Below are records; copy every line among them that contains the word "frames".

**Records for this exercise**

────────────────────

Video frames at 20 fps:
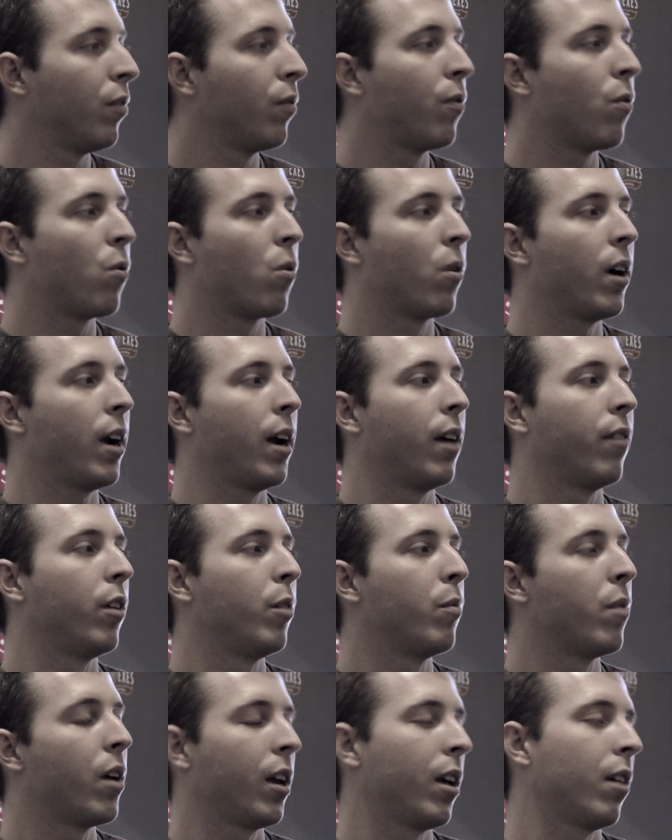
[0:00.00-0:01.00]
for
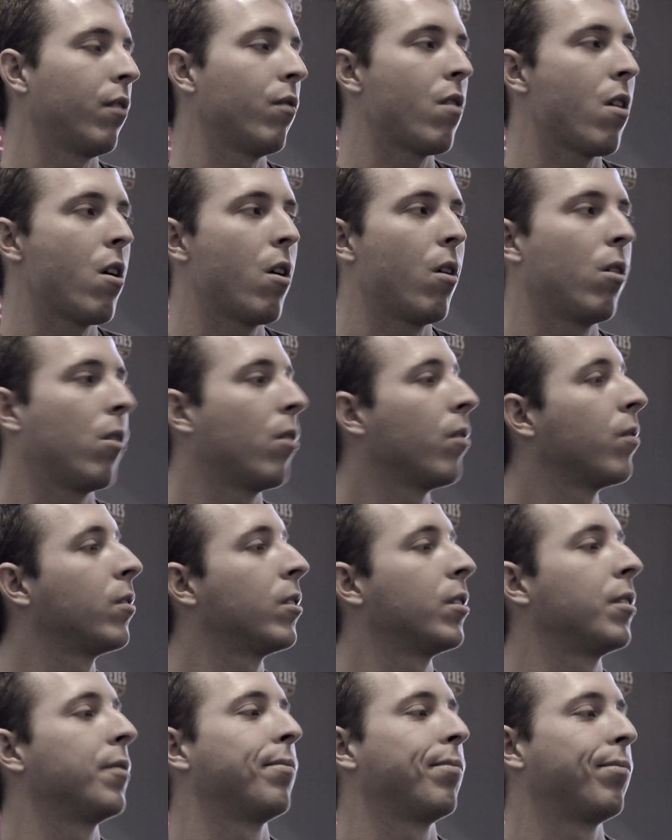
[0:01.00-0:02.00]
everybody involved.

────────────────────

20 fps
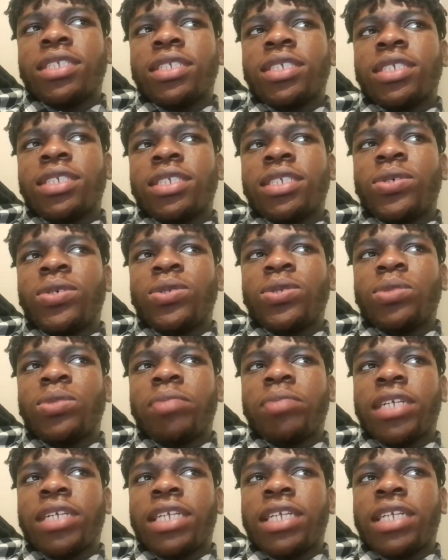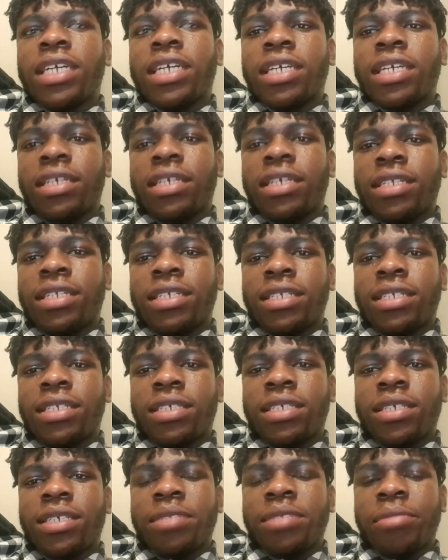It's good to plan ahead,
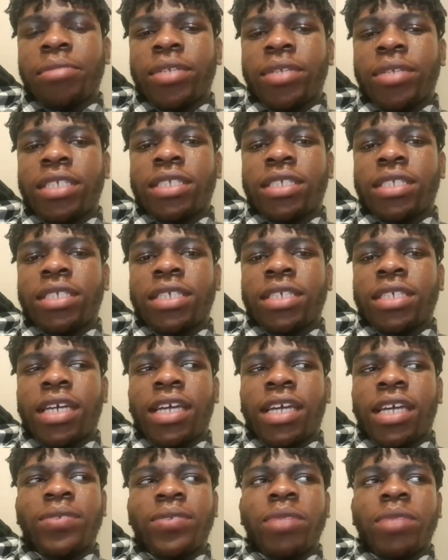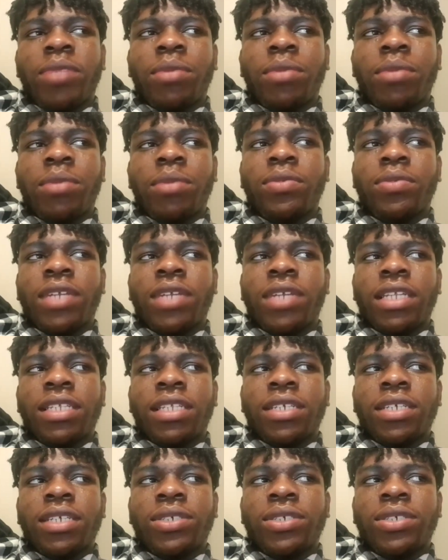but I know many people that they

────────────────────

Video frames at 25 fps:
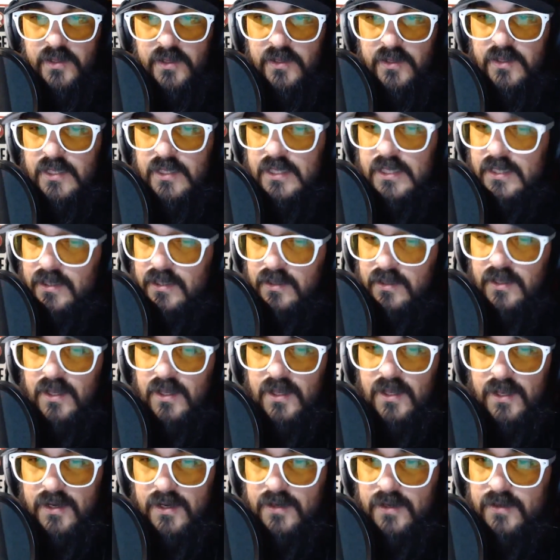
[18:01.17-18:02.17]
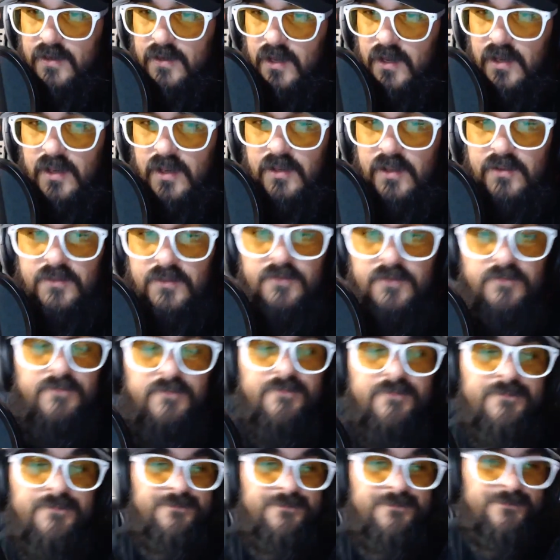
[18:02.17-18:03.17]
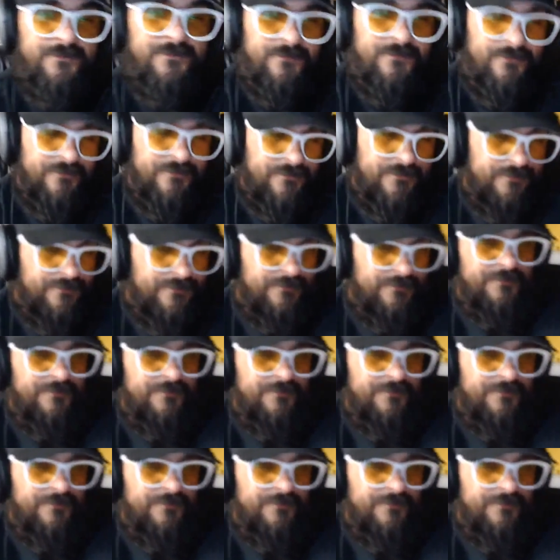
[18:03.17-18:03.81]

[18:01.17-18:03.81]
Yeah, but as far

────────────────────

**Reply**
Video frames at 20 fps:
Video frames at 25 fps:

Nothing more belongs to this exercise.